### Extracted records
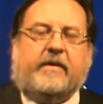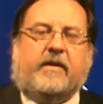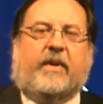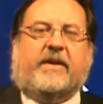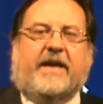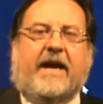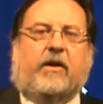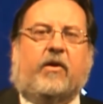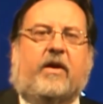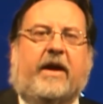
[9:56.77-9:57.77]
The
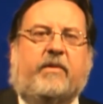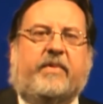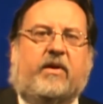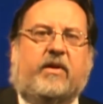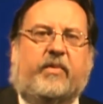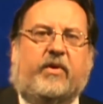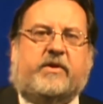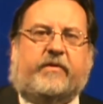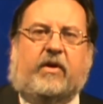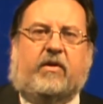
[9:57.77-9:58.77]
Montana law had been on the
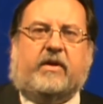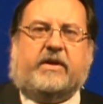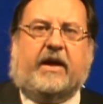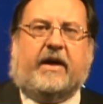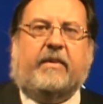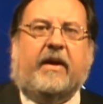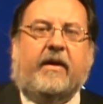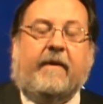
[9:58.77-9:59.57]
books for a long time,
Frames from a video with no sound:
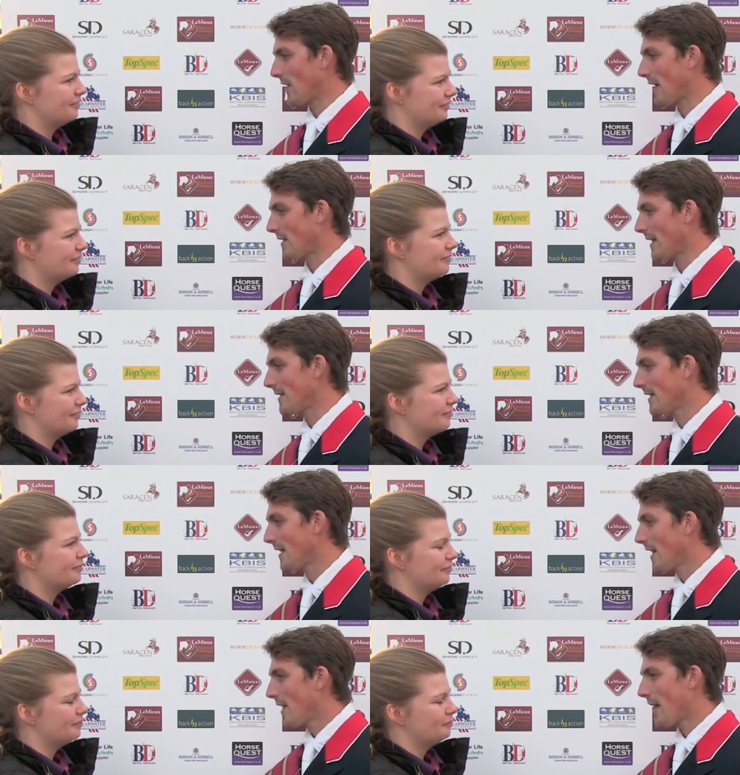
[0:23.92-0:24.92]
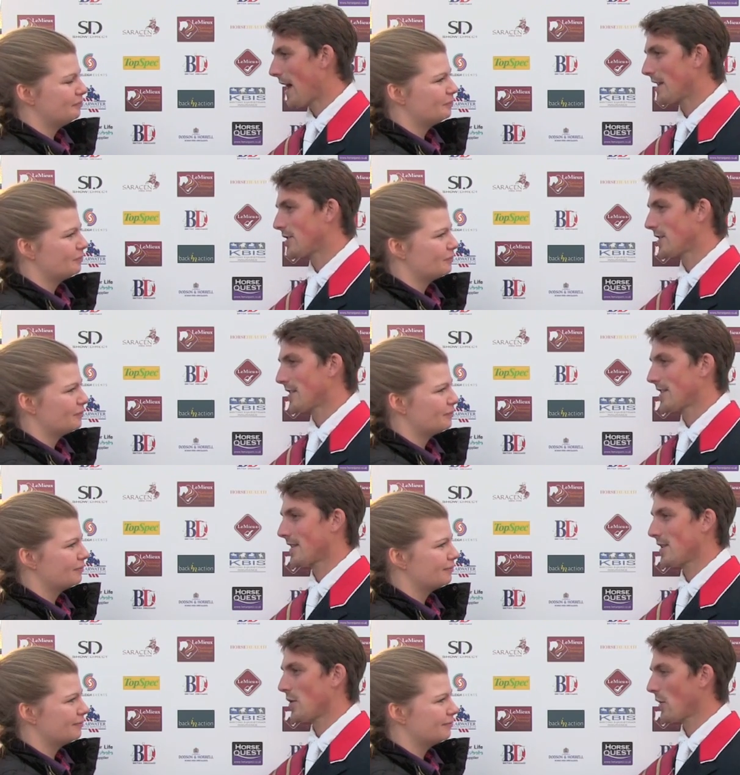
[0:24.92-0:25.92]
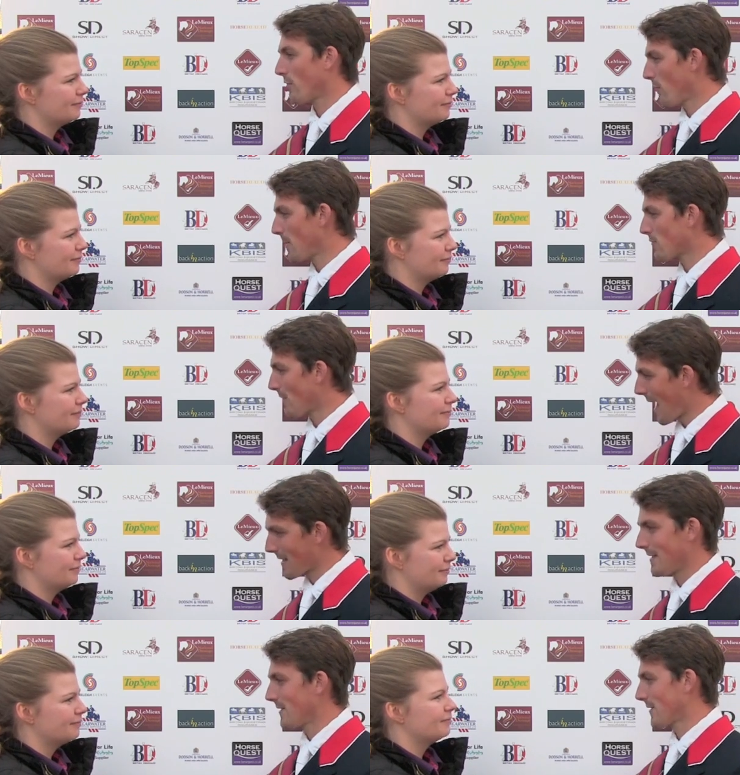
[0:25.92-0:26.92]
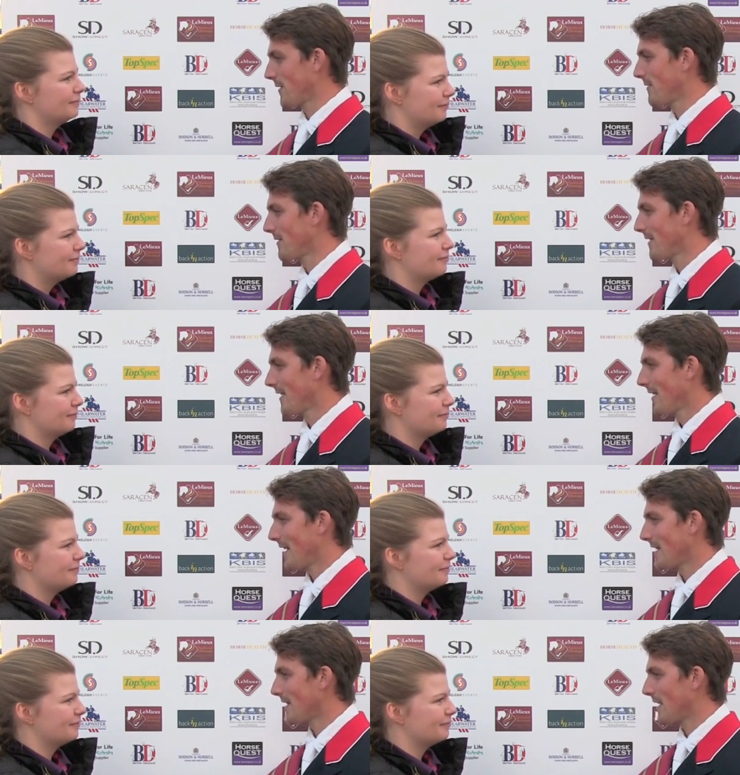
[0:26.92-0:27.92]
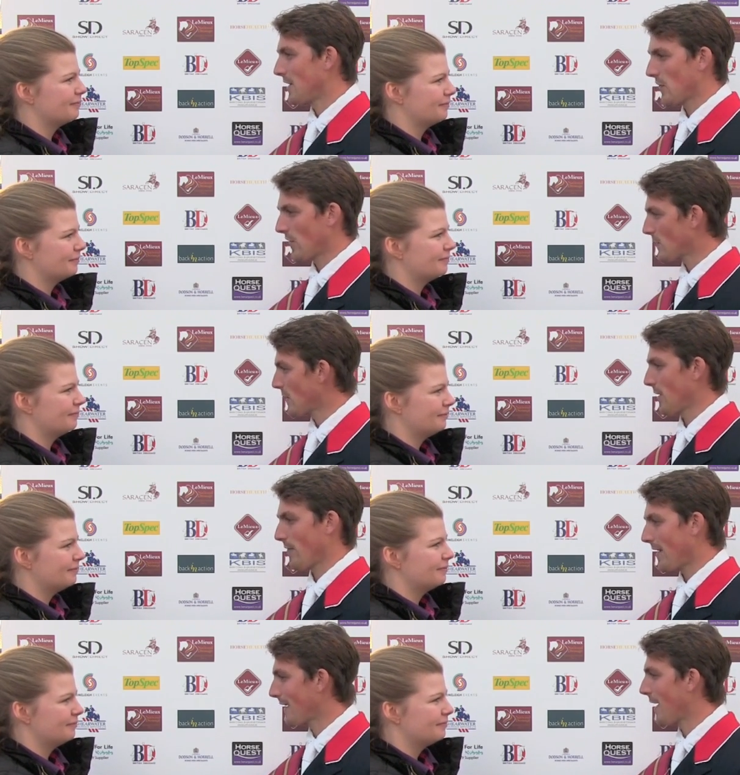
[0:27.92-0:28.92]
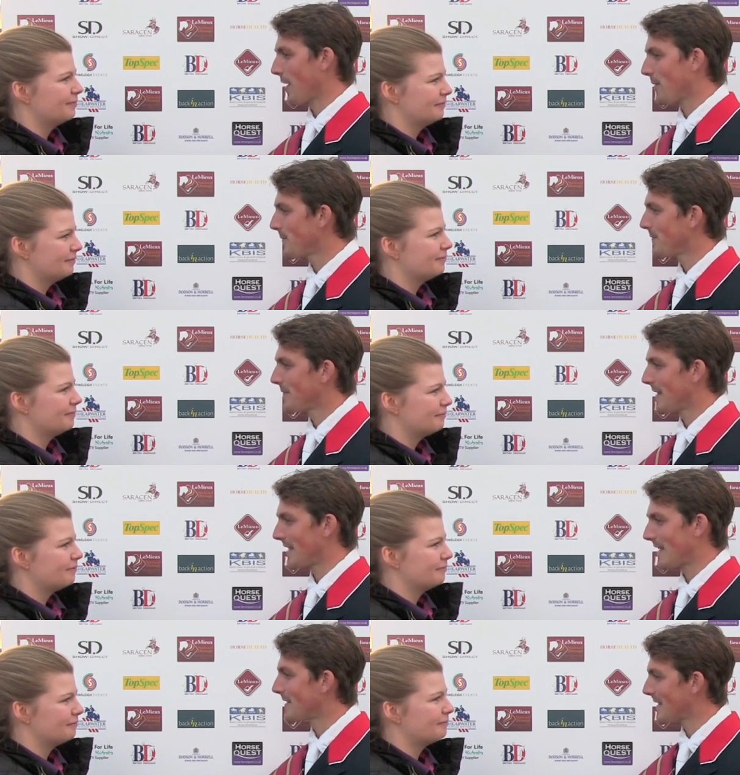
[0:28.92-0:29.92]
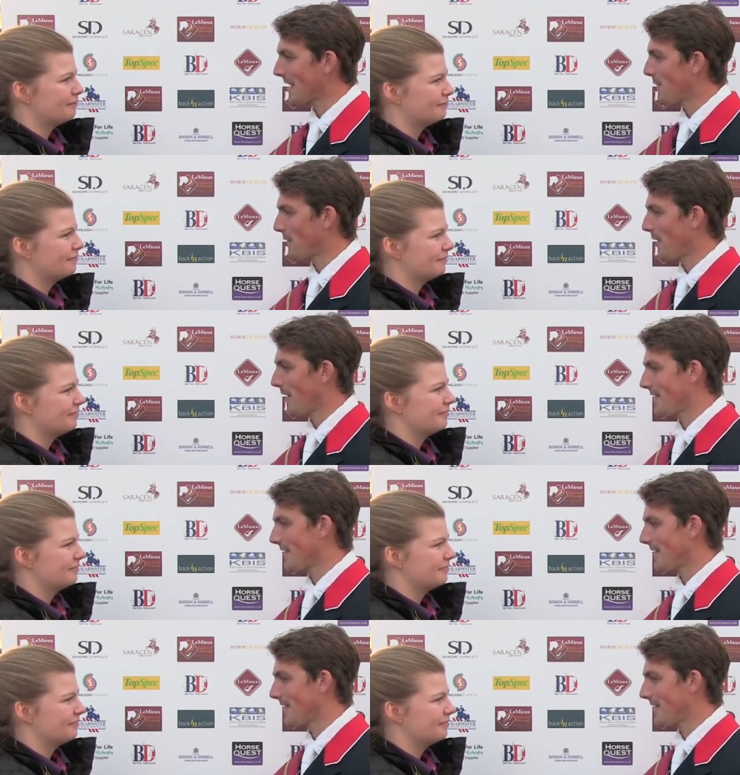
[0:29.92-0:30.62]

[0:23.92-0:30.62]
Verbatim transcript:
Speaker 1: every now and then that just you can almost relax into and it just feels like you're riding at home and that's exactly what it felt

### To do
What is wanted is a verbatim transcription of every record above, pictures excluded.

### Exercise answer
[9:56.77-9:57.77]
The
[9:57.77-9:58.77]
Montana law had been on the
[9:58.77-9:59.57]
books for a long time,
Frames from a video with no sound:
[0:23.92-0:24.92]
[0:24.92-0:25.92]
[0:25.92-0:26.92]
[0:26.92-0:27.92]
[0:27.92-0:28.92]
[0:28.92-0:29.92]
[0:29.92-0:30.62]

[0:23.92-0:30.62]
Verbatim transcript:
Speaker 1: every now and then that just you can almost relax into and it just feels like you're riding at home and that's exactly what it felt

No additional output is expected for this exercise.